What to produce: Could you write out, exactly as they stand, only the lines in the listing below from the line with "[00:33:45.42 to 00:33:46.32]" to the line with "Transcript: Time to", both ends included, without the pictures?

Records supplied below:

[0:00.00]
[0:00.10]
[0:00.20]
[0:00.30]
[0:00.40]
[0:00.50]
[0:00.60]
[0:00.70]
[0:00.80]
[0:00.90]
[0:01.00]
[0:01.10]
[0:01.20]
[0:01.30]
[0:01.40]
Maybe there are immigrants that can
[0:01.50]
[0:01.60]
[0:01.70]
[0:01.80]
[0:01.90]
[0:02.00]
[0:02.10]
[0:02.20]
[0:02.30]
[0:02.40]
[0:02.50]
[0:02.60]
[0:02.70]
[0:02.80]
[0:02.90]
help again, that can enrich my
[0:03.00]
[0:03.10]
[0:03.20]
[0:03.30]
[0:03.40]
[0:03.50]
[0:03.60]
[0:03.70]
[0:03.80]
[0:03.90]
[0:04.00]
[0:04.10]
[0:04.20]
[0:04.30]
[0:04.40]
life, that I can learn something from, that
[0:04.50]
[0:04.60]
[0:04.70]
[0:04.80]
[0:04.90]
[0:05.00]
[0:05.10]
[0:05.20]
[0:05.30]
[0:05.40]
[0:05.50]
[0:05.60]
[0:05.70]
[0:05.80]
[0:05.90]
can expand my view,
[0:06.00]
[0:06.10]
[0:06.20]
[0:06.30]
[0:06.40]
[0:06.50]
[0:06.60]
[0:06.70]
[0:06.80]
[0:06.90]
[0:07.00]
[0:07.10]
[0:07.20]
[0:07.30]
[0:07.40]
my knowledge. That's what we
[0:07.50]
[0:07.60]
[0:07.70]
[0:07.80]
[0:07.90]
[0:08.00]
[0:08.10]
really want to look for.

End of Records supplied.
Records supplied below:

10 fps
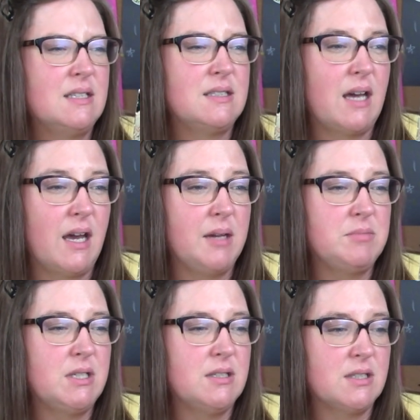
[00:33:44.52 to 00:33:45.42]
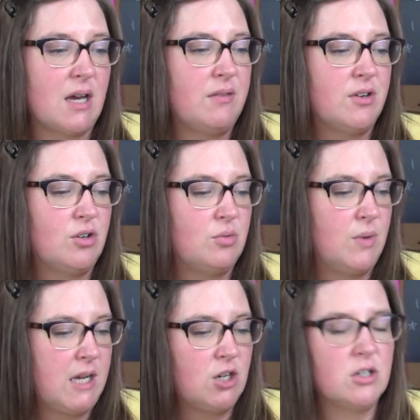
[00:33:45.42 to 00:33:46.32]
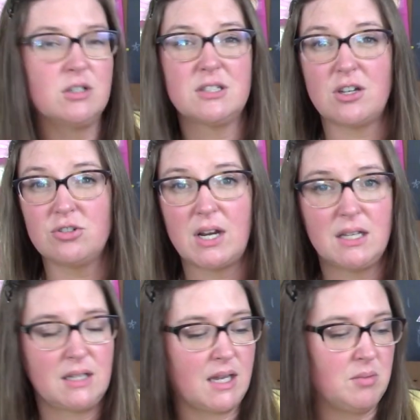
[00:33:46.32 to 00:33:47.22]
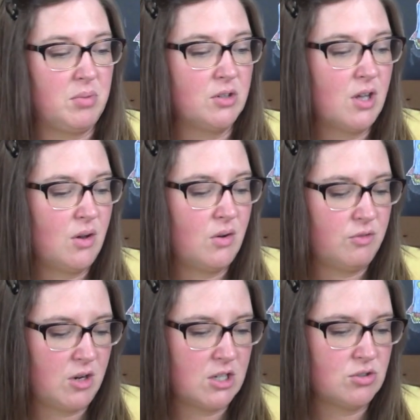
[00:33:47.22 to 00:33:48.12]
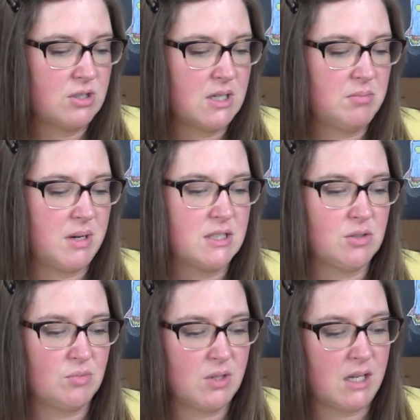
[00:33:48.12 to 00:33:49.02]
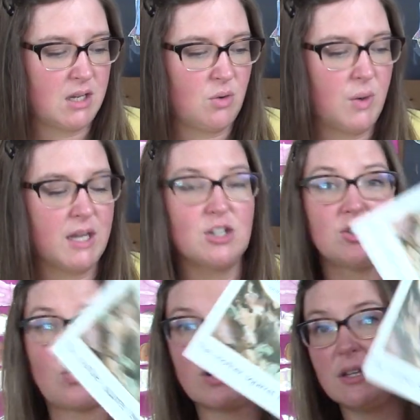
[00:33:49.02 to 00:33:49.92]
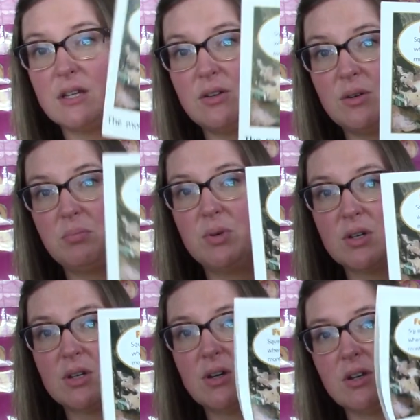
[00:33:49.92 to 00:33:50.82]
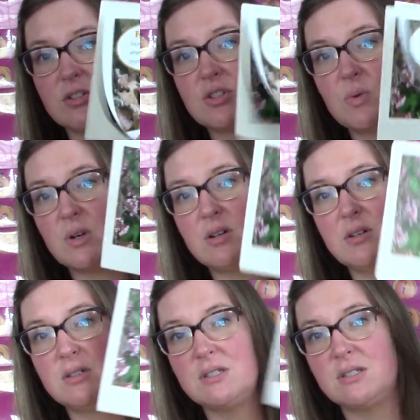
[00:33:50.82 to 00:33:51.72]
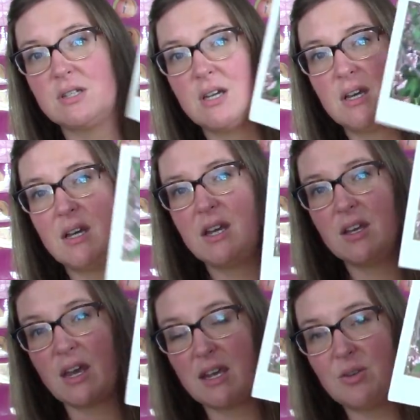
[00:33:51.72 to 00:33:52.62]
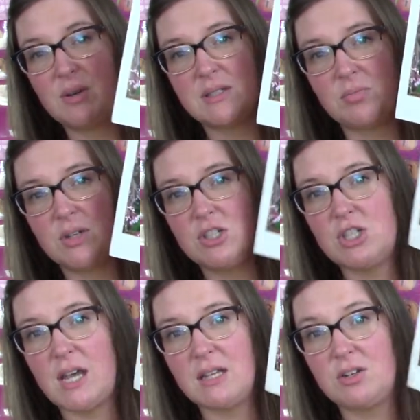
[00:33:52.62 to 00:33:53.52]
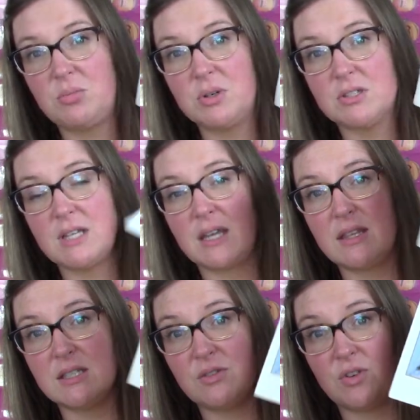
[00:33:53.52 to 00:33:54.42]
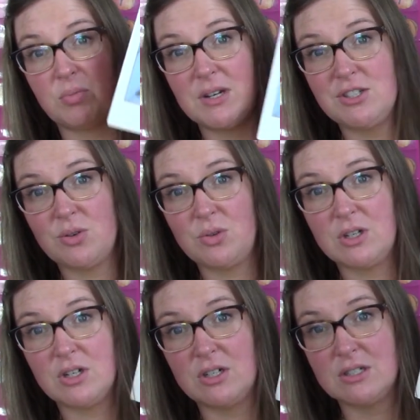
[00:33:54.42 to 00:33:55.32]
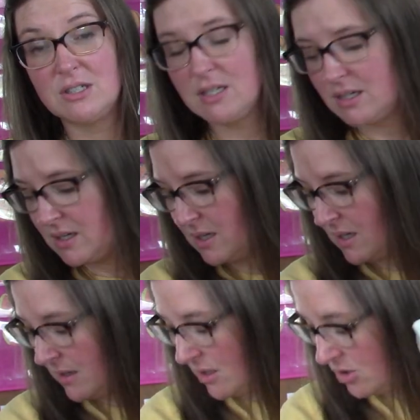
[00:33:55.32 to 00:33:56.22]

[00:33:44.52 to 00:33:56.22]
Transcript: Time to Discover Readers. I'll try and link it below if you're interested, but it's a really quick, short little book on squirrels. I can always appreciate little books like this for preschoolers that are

End of Records supplied.

Finished exercise:
[00:33:45.42 to 00:33:46.32]
[00:33:46.32 to 00:33:47.22]
[00:33:47.22 to 00:33:48.12]
[00:33:48.12 to 00:33:49.02]
[00:33:49.02 to 00:33:49.92]
[00:33:49.92 to 00:33:50.82]
[00:33:50.82 to 00:33:51.72]
[00:33:51.72 to 00:33:52.62]
[00:33:52.62 to 00:33:53.52]
[00:33:53.52 to 00:33:54.42]
[00:33:54.42 to 00:33:55.32]
[00:33:55.32 to 00:33:56.22]

[00:33:44.52 to 00:33:56.22]
Transcript: Time to Discover Readers. I'll try and link it below if you're interested, but it's a really quick, short little book on squirrels. I can always appreciate little books like this for preschoolers that are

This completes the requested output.